Committee Chairwoman Maxine Waters repeatedly asked whether private equity should be allowed to own businesses that perform vital public services like running ambulances, hospitals and nursing homes.

“In 2018 alone, private equity firms spent a total of $10.4 billion buying up hospitals and medical clinics, a drastic increase from the $250 million it spent in 2009 on those industries,” Waters said in her opening statement.

“A New York Times investigation found that an ambulance company owned by private equity, Rural/Metro, had slower response times under private equity ownership, and undertook ‘more aggressive billing practices.’ According to the report, ‘Rural/Metro once sent a $761 collections notice to an infant girl born in an ambulance,’” she said.

But for every bad example, a member of Congress talked about benefits the industry brought to their districts.

“If not for private equity, thousands of employees at Anchor Hocking Glass would be out of a job,” said Rep. Steve Stivers, an Ohio Republican. Anchor Hocking is a glassware business that Monomoy Capital bought out of bankruptcy in 2007. It’s a curious example to use: Monomoy merged Anchor Hocking with flatware business Oneida in 2012, renamed the company EveryWare Global and took it public. EveryWare Global filed for bankruptcy protection from its creditors in 2015.

Rep. Josh Gottheimer, a moderate New Jersey Democrat, said many of the state’s hardest workers, including teachers, firefighters and police officers, rely on investment return to secure their retirements. Private equity plays an important role in that, he said. “Our job is to make sure we’re punishing bad actors while not interfering with those that produce good returns,” Gottheimer said.

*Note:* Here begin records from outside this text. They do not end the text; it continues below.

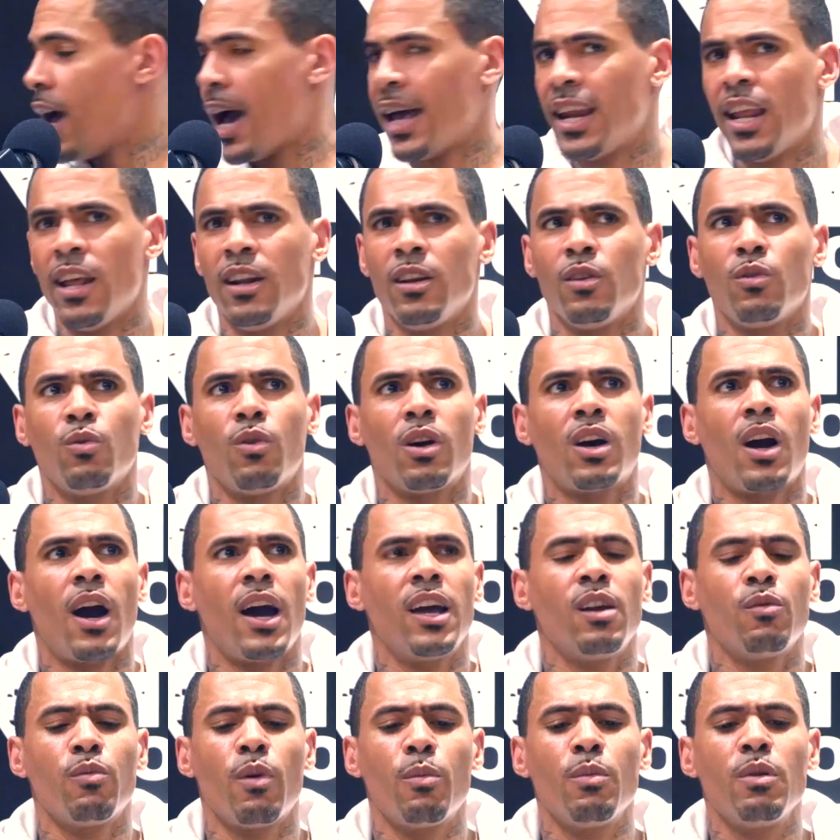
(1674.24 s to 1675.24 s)
And then
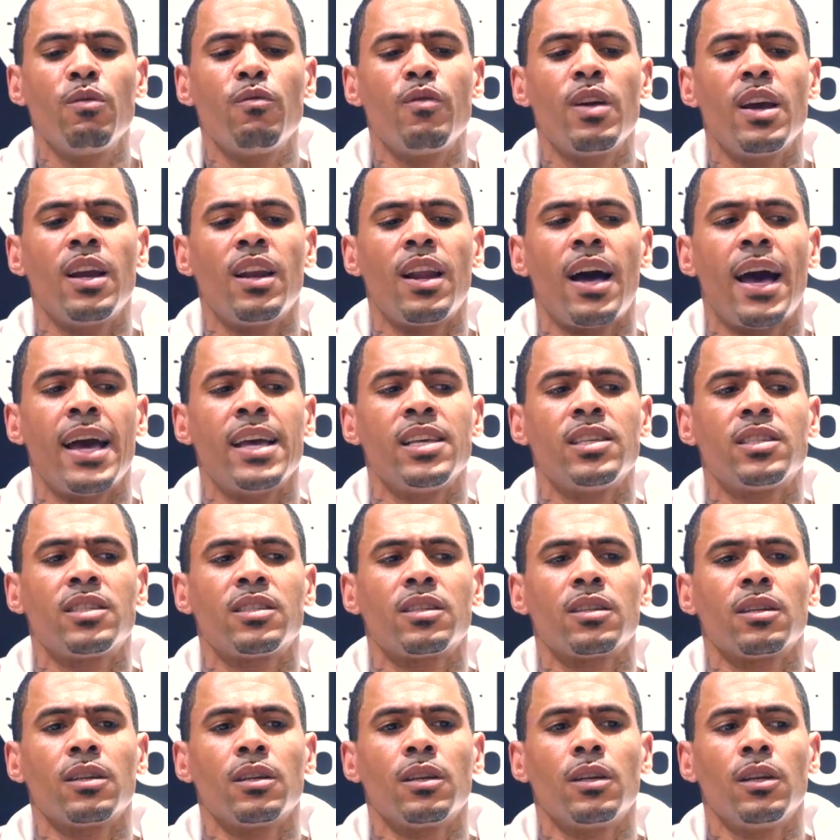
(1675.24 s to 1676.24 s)
kind of when we
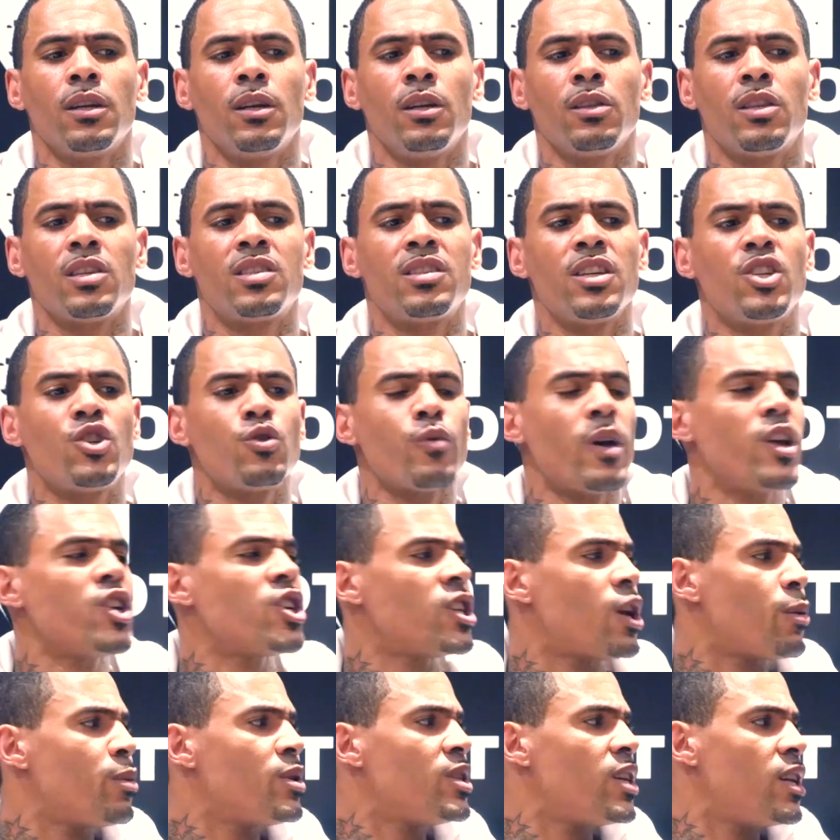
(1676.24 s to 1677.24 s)
realised the
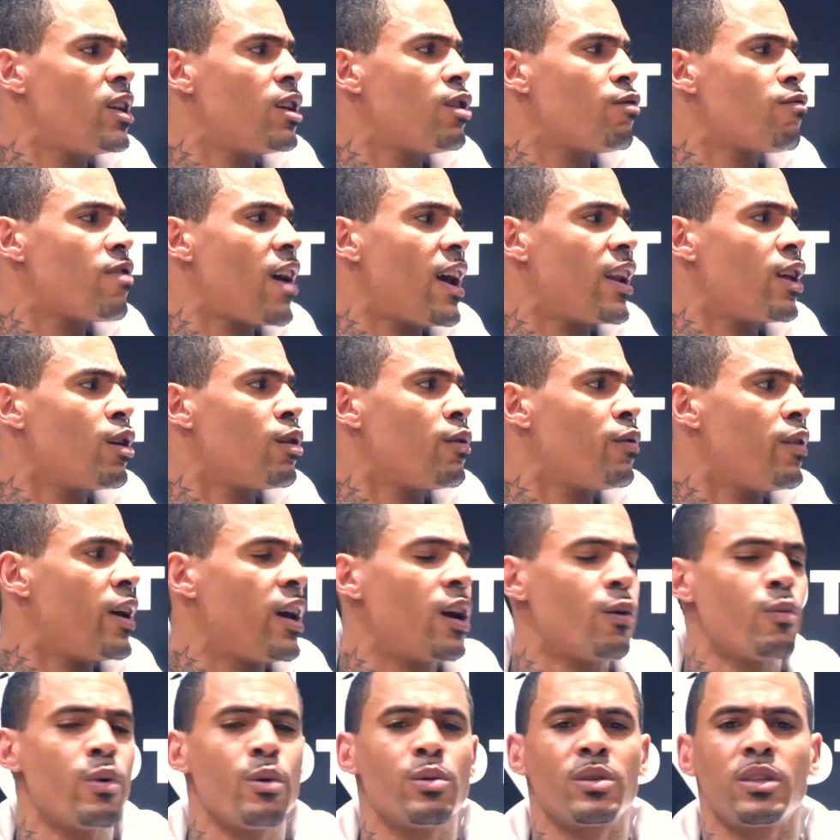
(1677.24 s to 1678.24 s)
situation that we was in, the reality of
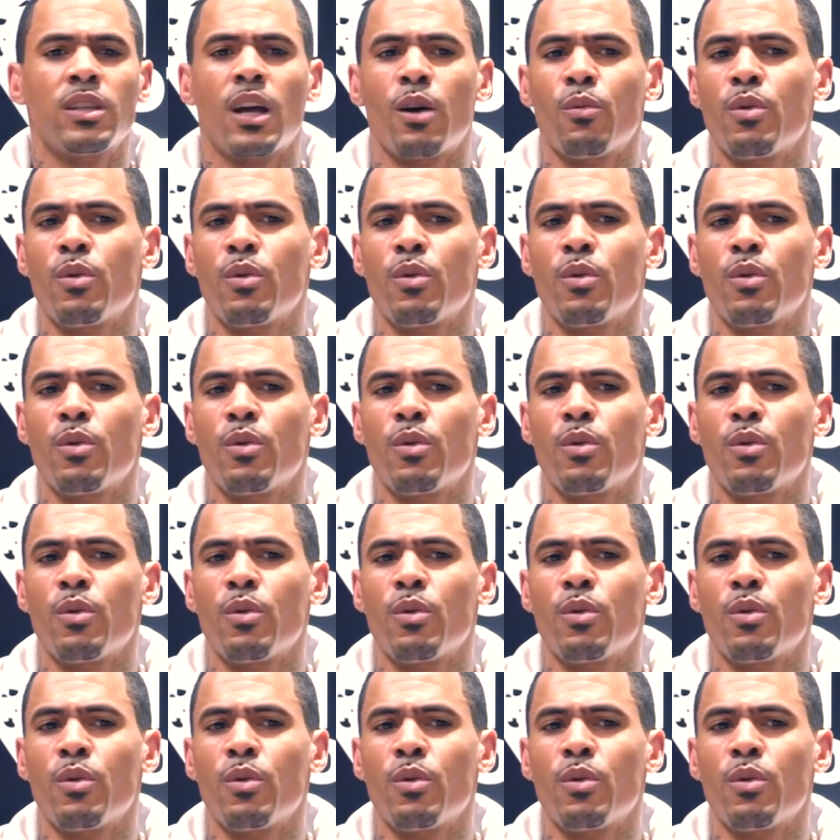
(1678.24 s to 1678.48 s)
it, we was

Perhaps the most obvious statement of the day, but one that apparently needed to be pointed out, was that no private equity firm has a strategy of forcing companies into bankruptcy. That would mean losing money, and reputation, and would not be to the long-term benefit of either GPs or their investors.

“Bankruptcy is failure, and failure is not part of the business model,” said Rep. Patrick McHenry, Republican in North Carolina.

Instead, McHenry said, “private equity creates investment opportunities that lead to jobs.”

Transparency

As well, one speaker at the hearing, Wayne Moore, a trustee with the Los Angeles County Employees Retirement Association, said private equity is the system’s top-performing asset class. LACERA wants more private equity, but also wants more information from GPs about their strategy and fees, Moore said.

“While private equity is our pension’s best performing asset class, it is also our most costly,” Moore said. “While just 10 percent of our portfolio, private equity makes up over half of our investment management costs. More complete information means sounder and more meaningful asset allocation decisions.”

Moore said he would like to see more information about fees and expenses and explanations of what performance metrics a GP is using. He would also like to be better informed about a GP’s deal pipeline and what kinds of companies the firm is targeting, “so we can have a better assessment of the risk the companies are taking. We want to try and control risk as much as possible.

“If we are noticing there’s a private equity company that wants us to give them an allocation and they’ve been engaged in these extractive financial engineering type activities to generate returns, that might be something we want to stay away from and look for less risky, more beneficial type investments,” Moore said.